En grand modeste qu'il est, le cinéaste Jacques Tourneur a toujours refusé l'étiquette d'auteur, se voyant plutôt comme un honnête artisan soucieux de rendre le travail le plus propre possible. C'est oublier bien vite sa contribution inestimable au fantastique (entre autres genres), et son génie pour distiller l'angoisse, la vraie, donner corps à notre peur la plus ancestrale: celle du noir, de l'imperceptible.
A une époque où la Hammer fait une entrée aussi fracassante que sanglante (et en technicolor) dans le monde du fantastique, où l'on ne jure que par les envahisseurs, les monstres et le gothique, Jacques Tourneur fait le choix courageux du noir et blanc, du contemporain, de l'horreur suggestive, s'emparant d'une nouvelle de Montague Rhodes James pour continuer son exploration d'une terreur à peine suggérée.

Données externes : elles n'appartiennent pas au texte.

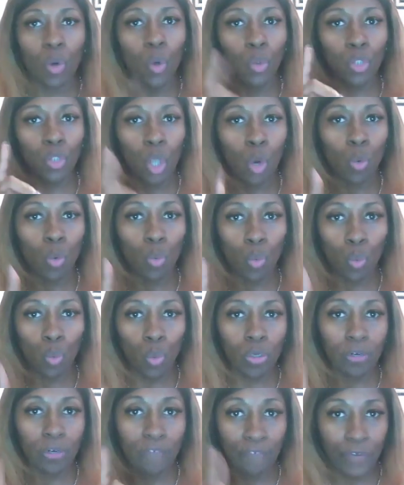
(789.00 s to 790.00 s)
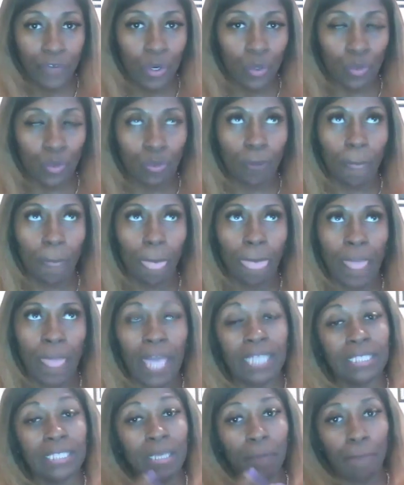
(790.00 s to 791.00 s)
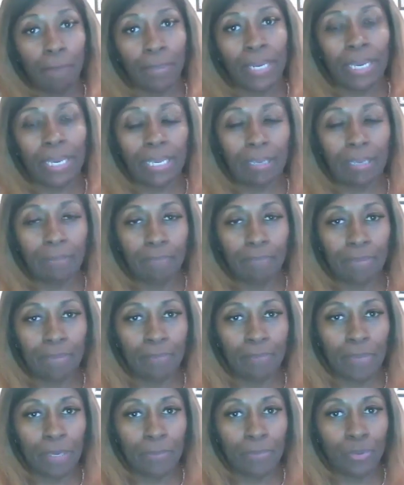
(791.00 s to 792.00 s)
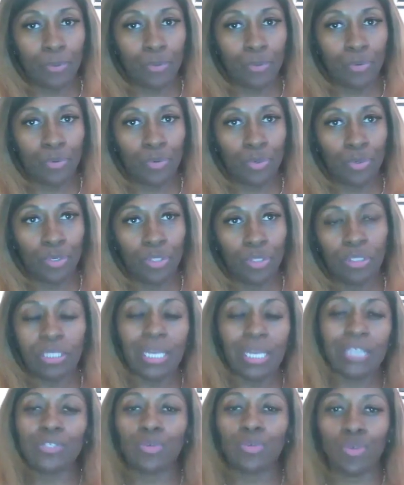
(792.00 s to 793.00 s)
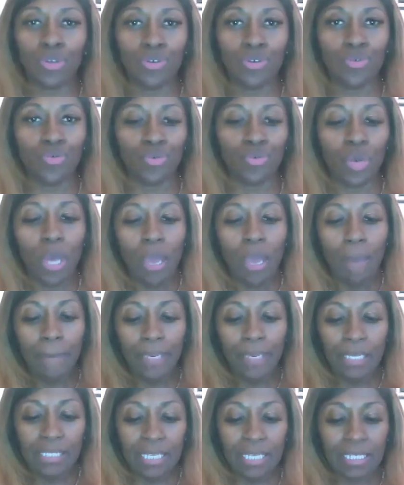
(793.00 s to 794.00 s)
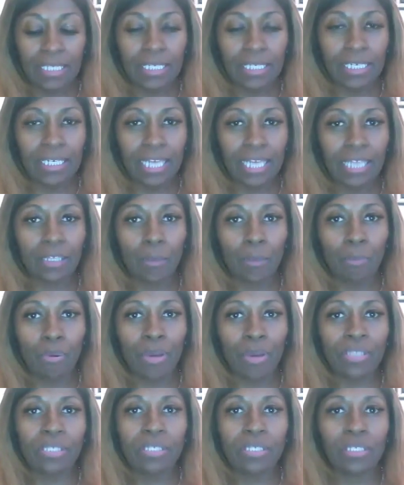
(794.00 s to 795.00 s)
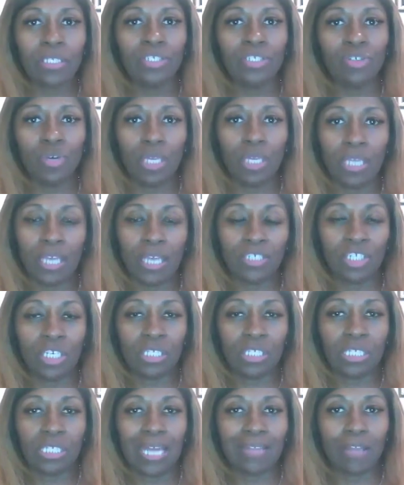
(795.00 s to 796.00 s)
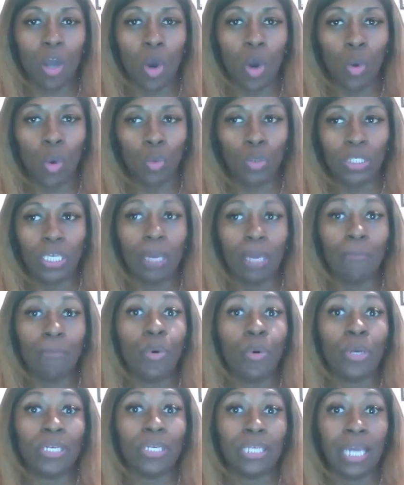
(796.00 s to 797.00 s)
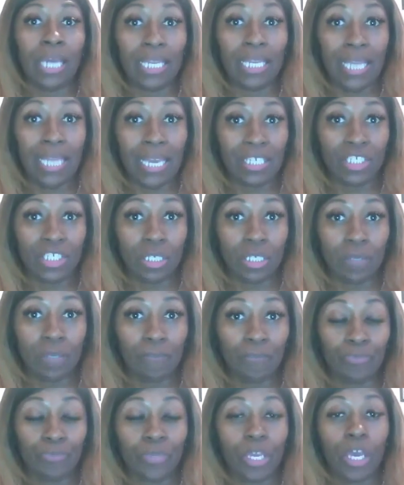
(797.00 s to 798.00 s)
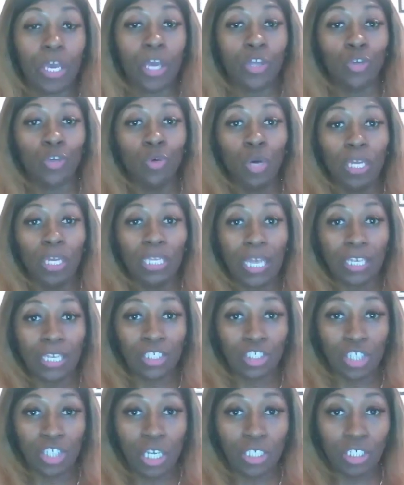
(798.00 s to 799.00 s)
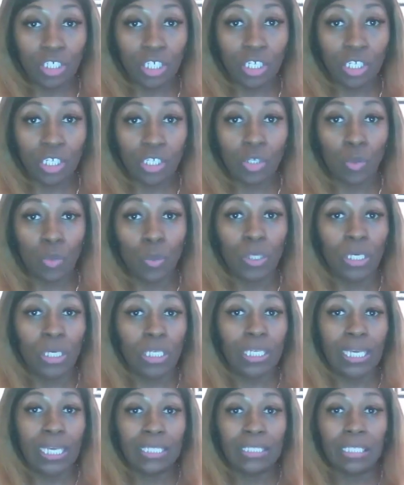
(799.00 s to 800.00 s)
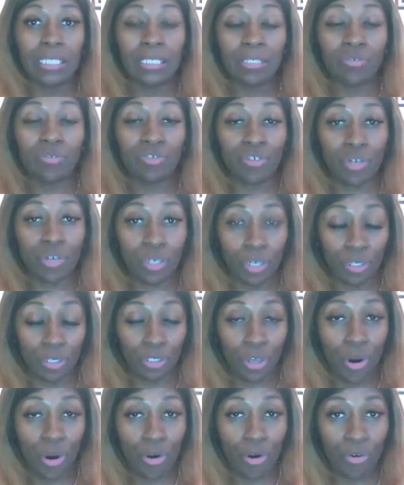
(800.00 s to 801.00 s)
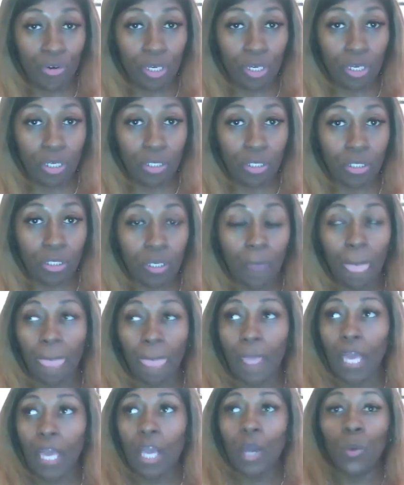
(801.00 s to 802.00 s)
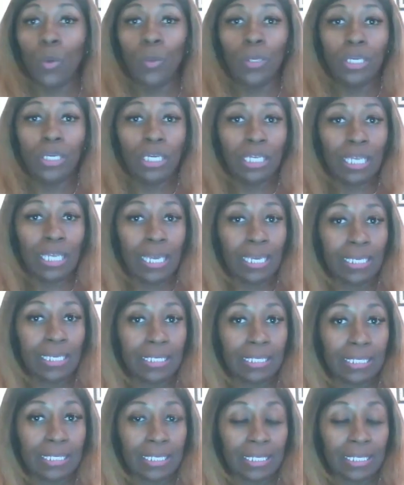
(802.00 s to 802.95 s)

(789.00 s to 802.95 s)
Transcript: who don't want to vote and then blame people, then that's on you. Because at the end of the day, the presidential election is not the only important election. You elect judges, we elect district attorneys, we elect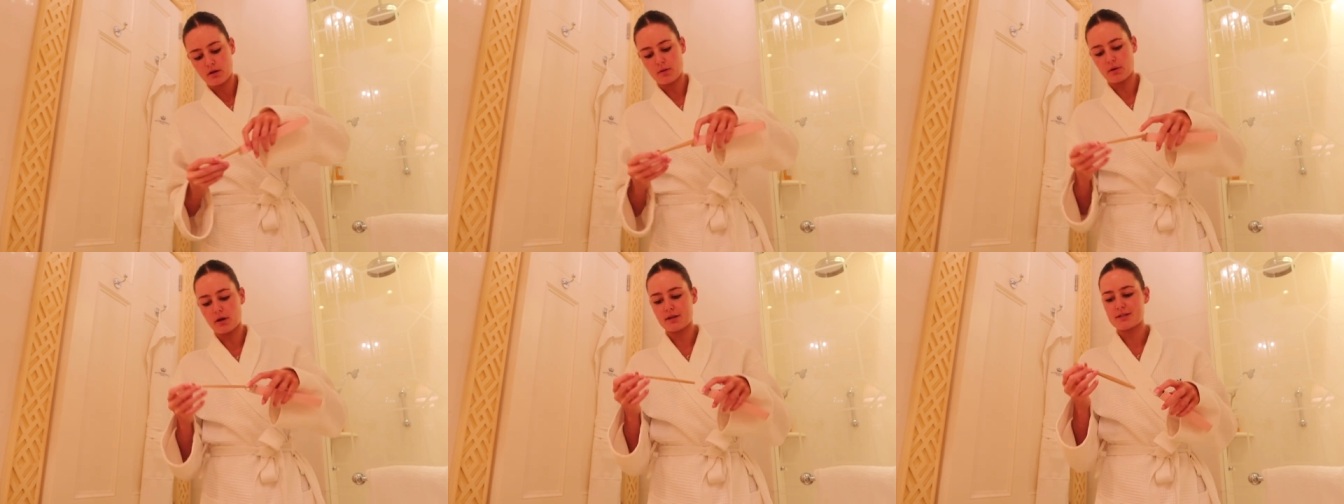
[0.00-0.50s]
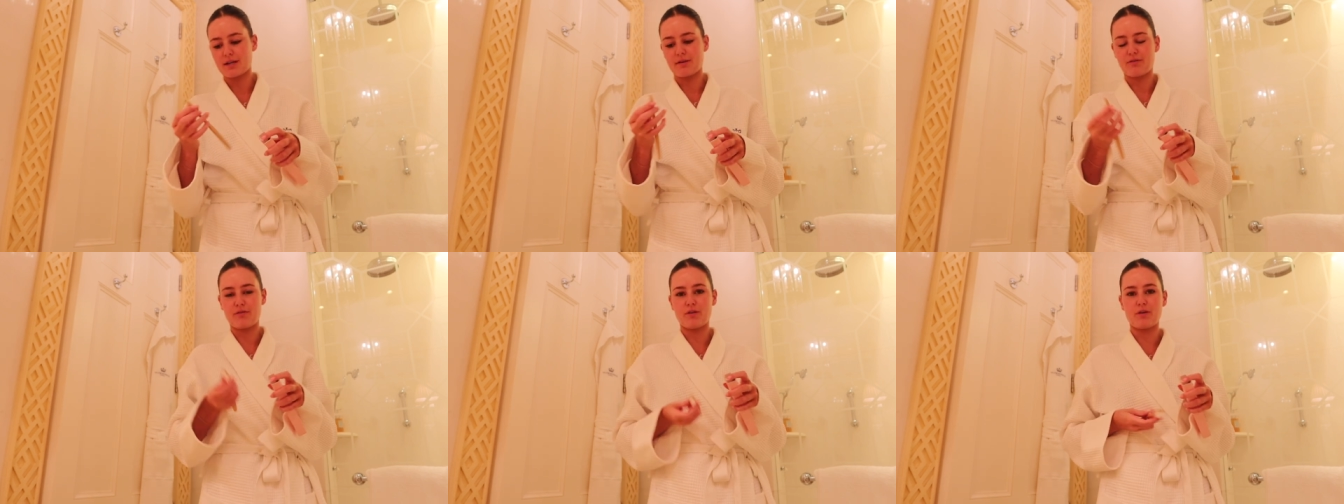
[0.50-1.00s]
Oh my god, it's like
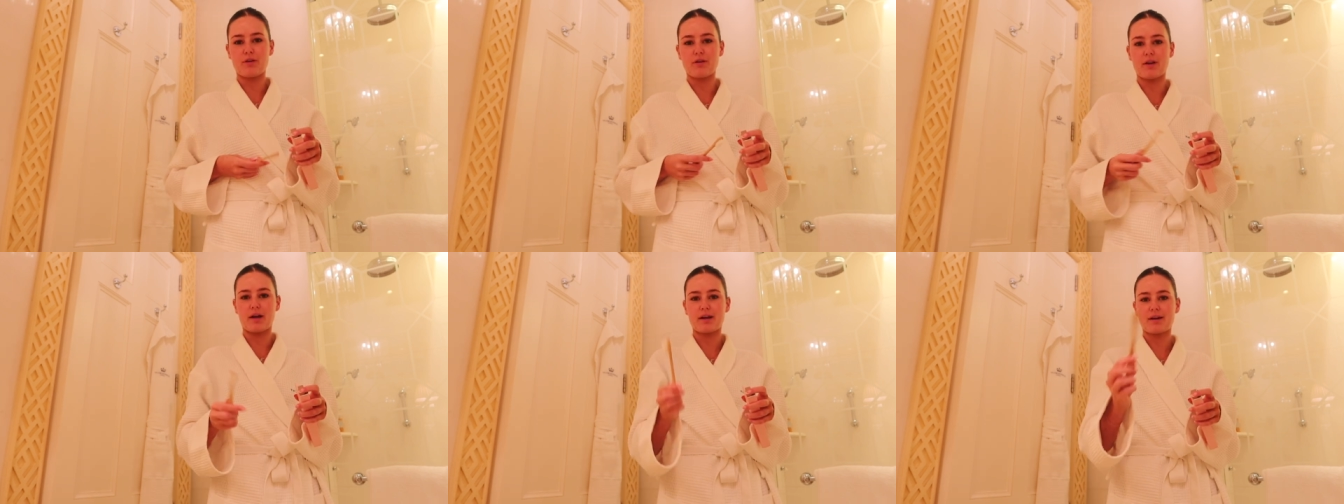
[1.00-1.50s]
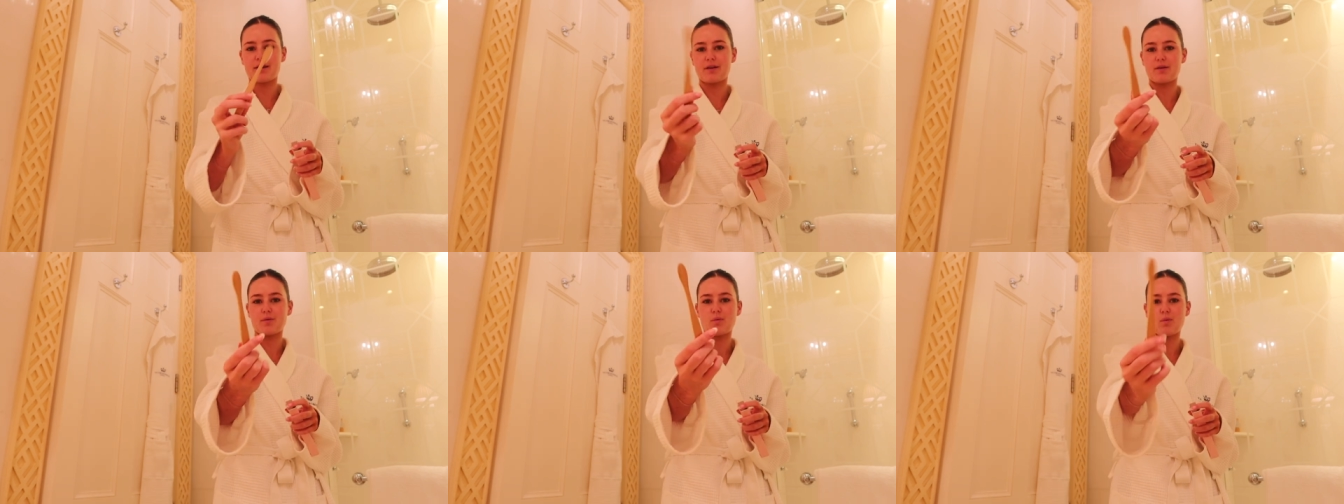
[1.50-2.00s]
a full
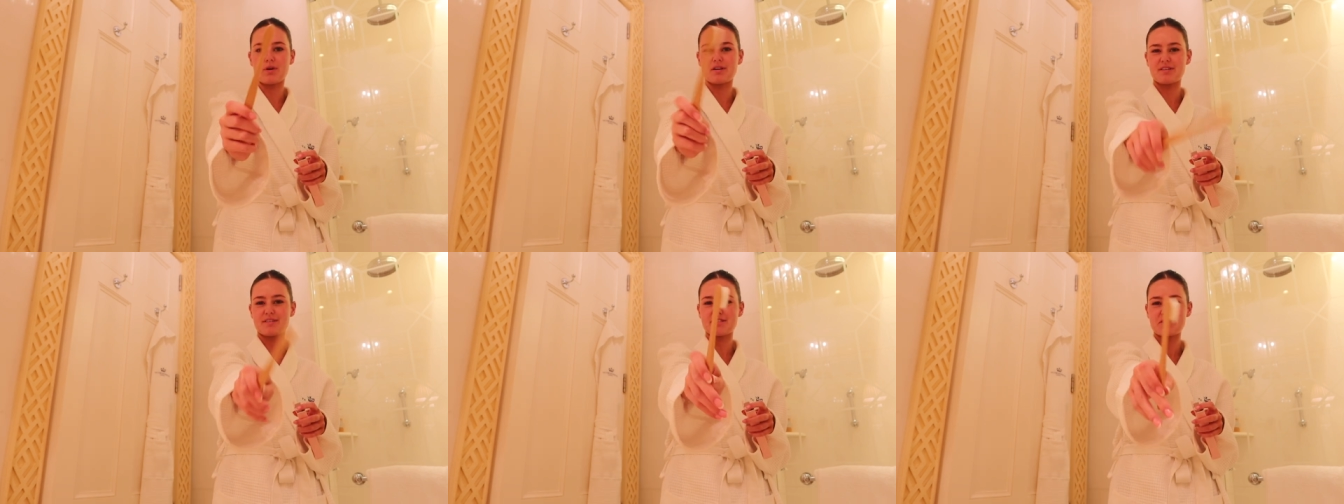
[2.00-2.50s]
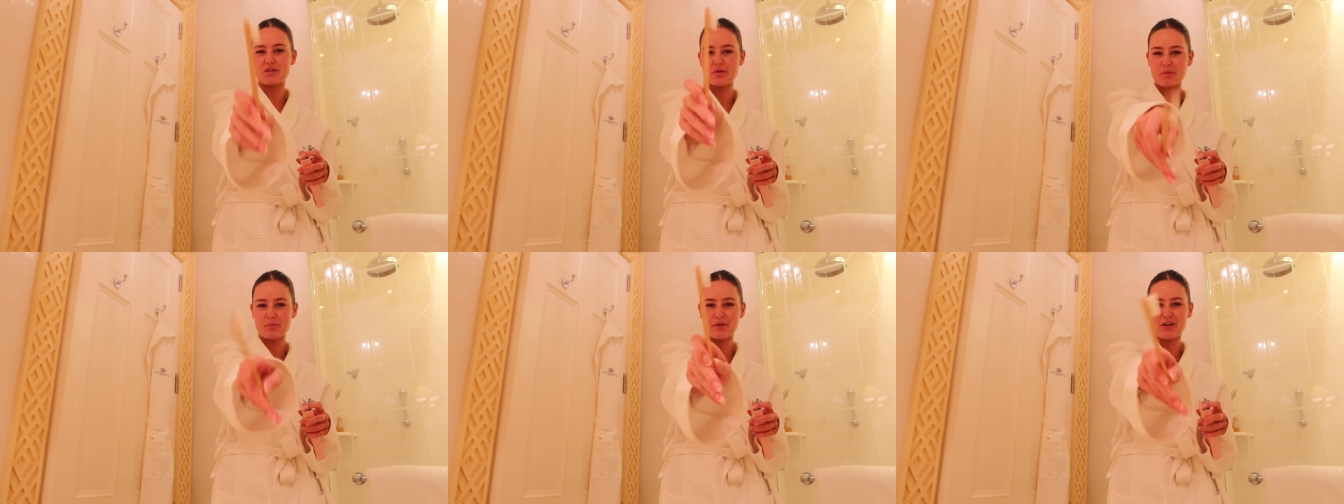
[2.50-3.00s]
like wooden
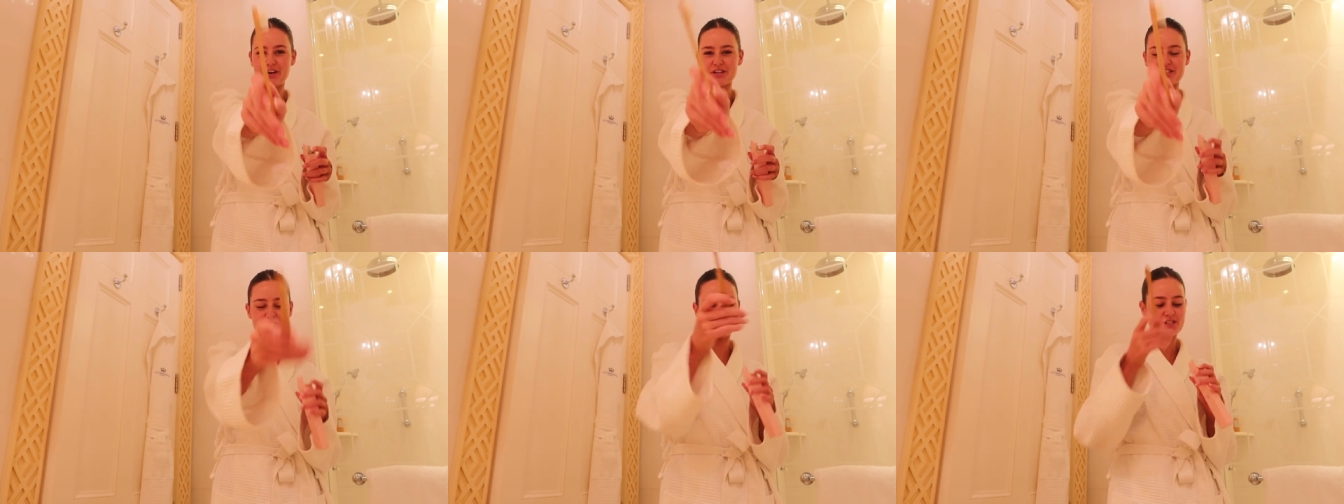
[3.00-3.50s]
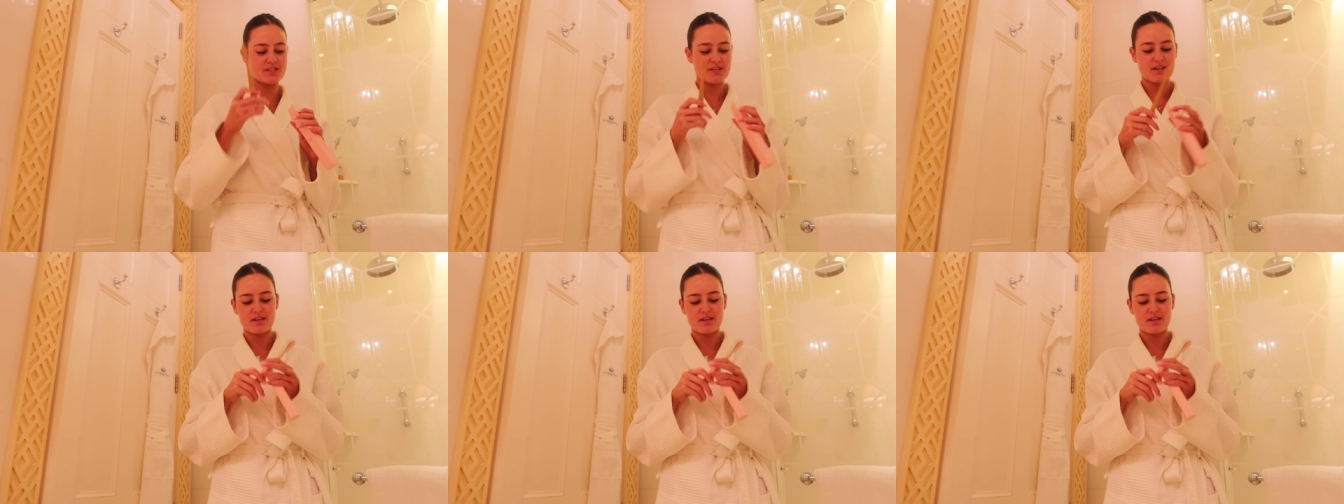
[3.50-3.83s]
toothbrush.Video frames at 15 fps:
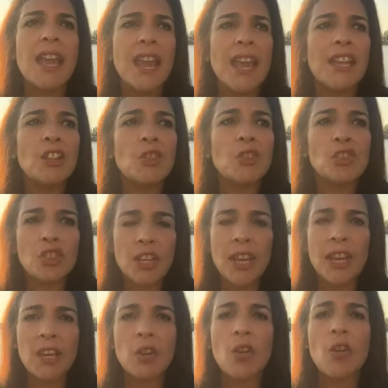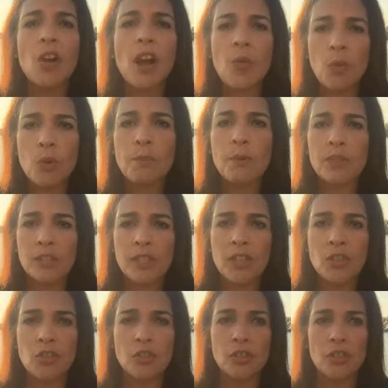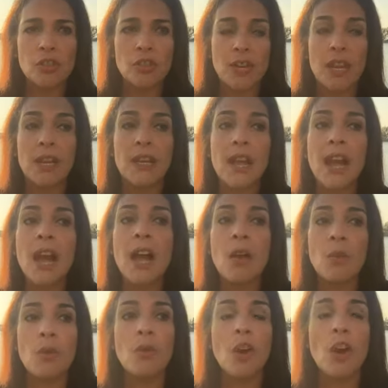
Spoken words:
and to shake our positions today in how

Comme il l'avait fait sur des classiques comme "La féline", Jacques Tourneur prend son sujet très au sérieux, se refuse à tout sensationnalisme, préférant s'attarder sur la perception souvent fossé de ses protagonistes, faisant entrer insidieusement une forme de surnaturel dans le quotidien le plus banal, et confrontant une fois encore le rationnel à l'irrationnel, épousant le point de vue du scepticisme scientifique prônant que derrière chaque mystère se cache invariablement une explication logique.
Tendu et parfaitement rythmé, baignant dans une ambiance mortifère et mystérieuse, bénéficiant d'un travail remarquable sur la mise en scène et la photographie, "Rendez-vous avec la peur" est une étude fascinante sur les mécanismes de la peur, compensant ainsi quelques longueurs et un personnage féminin pas toujours utile.
On regrettera juste l'ajout de séquences additionnelles tournées par le producteur Hal Chester dans le dos de Jacques Tourneur, dévoilant bien trop tôt la créature et tuant ainsi tout suspense, une méthode malhonnête et purement mercantile, allant totalement à l'opposé de l'approche d'un cinéaste qui a toujours cherché à en montrer le moins possible, ayant bien compris que même le monstre le plus dégueulasse qui soit ne sera jamais aussi terrifiant que notre imagination.